#### PROVIDED RECORDS
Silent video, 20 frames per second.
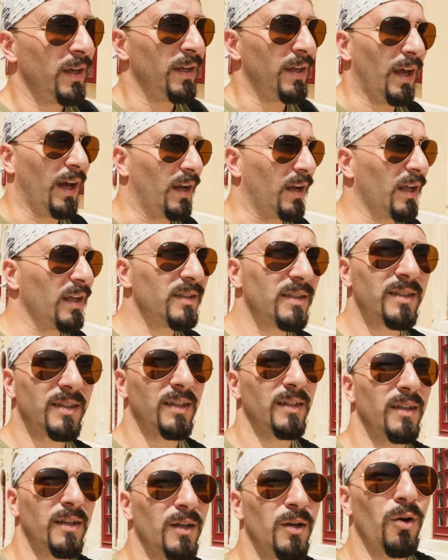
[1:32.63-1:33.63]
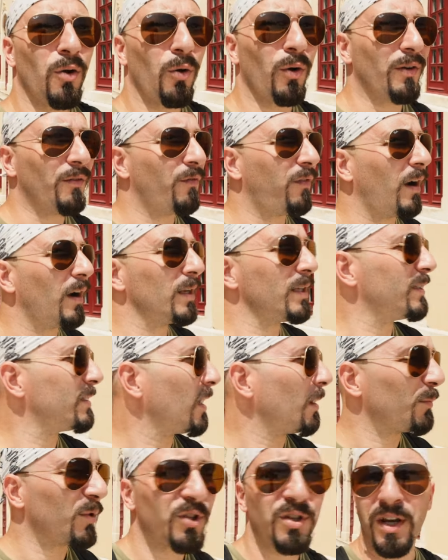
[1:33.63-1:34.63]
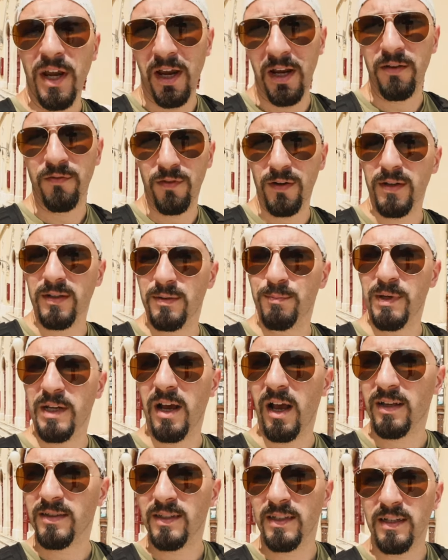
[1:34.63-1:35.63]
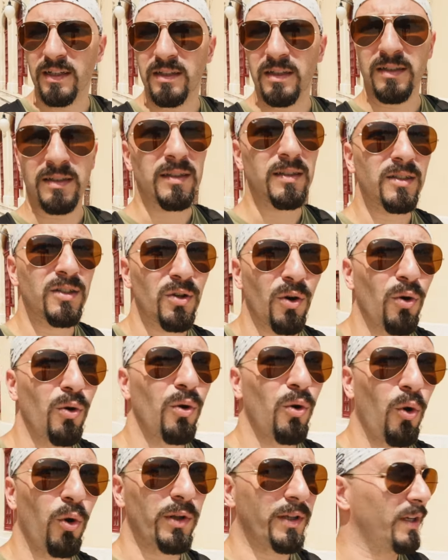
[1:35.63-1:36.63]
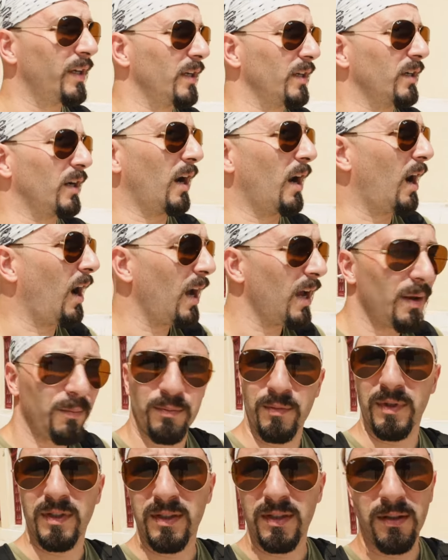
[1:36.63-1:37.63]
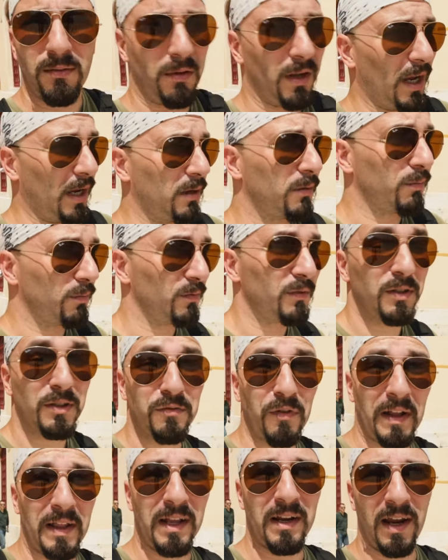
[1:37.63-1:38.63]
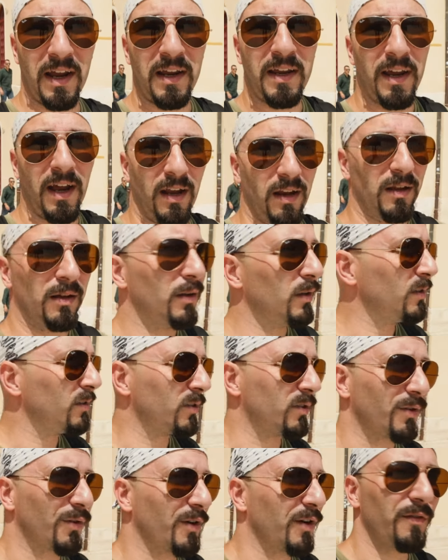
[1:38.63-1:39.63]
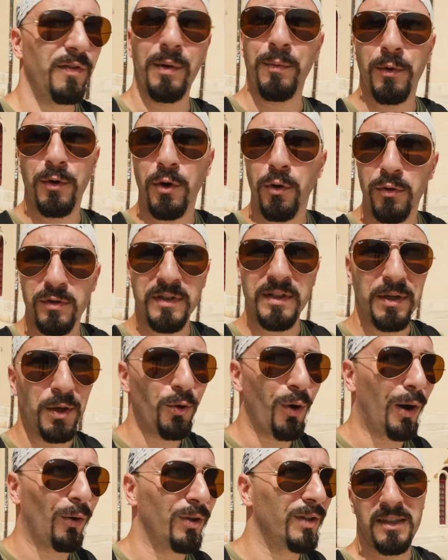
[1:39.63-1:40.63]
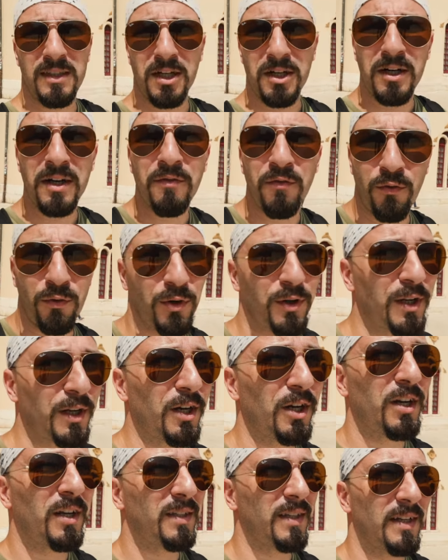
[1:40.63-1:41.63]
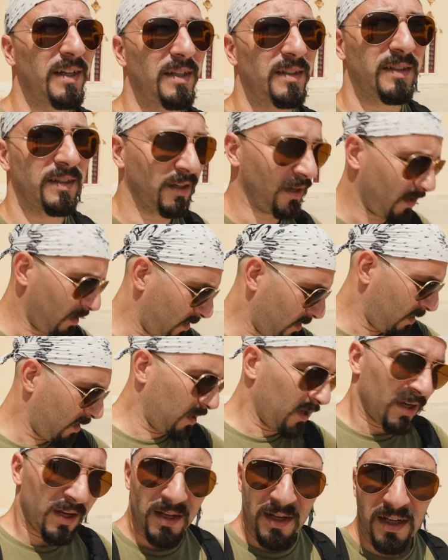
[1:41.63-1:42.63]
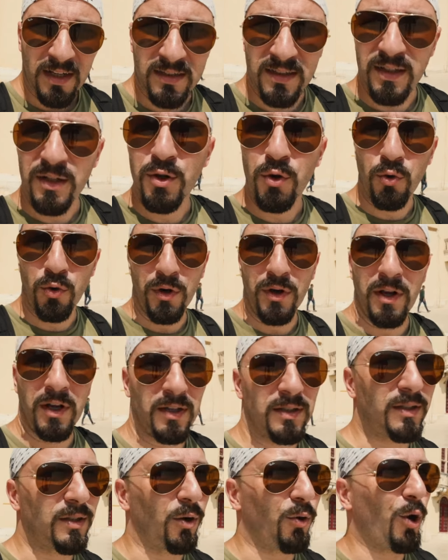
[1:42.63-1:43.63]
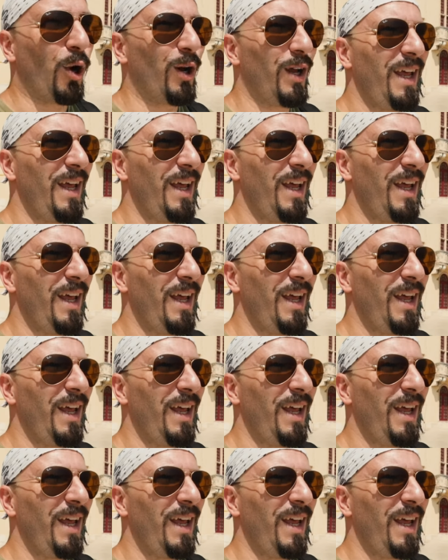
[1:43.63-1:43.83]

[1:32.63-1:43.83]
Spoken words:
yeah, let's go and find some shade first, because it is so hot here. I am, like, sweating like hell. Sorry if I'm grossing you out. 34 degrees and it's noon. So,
########
WORK ITEM:
With the pictures omitted, the records above are to be repeated exactly.

TASK RESPONSE:
Silent video, 20 frames per second.
[1:32.63-1:33.63]
[1:33.63-1:34.63]
[1:34.63-1:35.63]
[1:35.63-1:36.63]
[1:36.63-1:37.63]
[1:37.63-1:38.63]
[1:38.63-1:39.63]
[1:39.63-1:40.63]
[1:40.63-1:41.63]
[1:41.63-1:42.63]
[1:42.63-1:43.63]
[1:43.63-1:43.83]

[1:32.63-1:43.83]
Spoken words:
yeah, let's go and find some shade first, because it is so hot here. I am, like, sweating like hell. Sorry if I'm grossing you out. 34 degrees and it's noon. So,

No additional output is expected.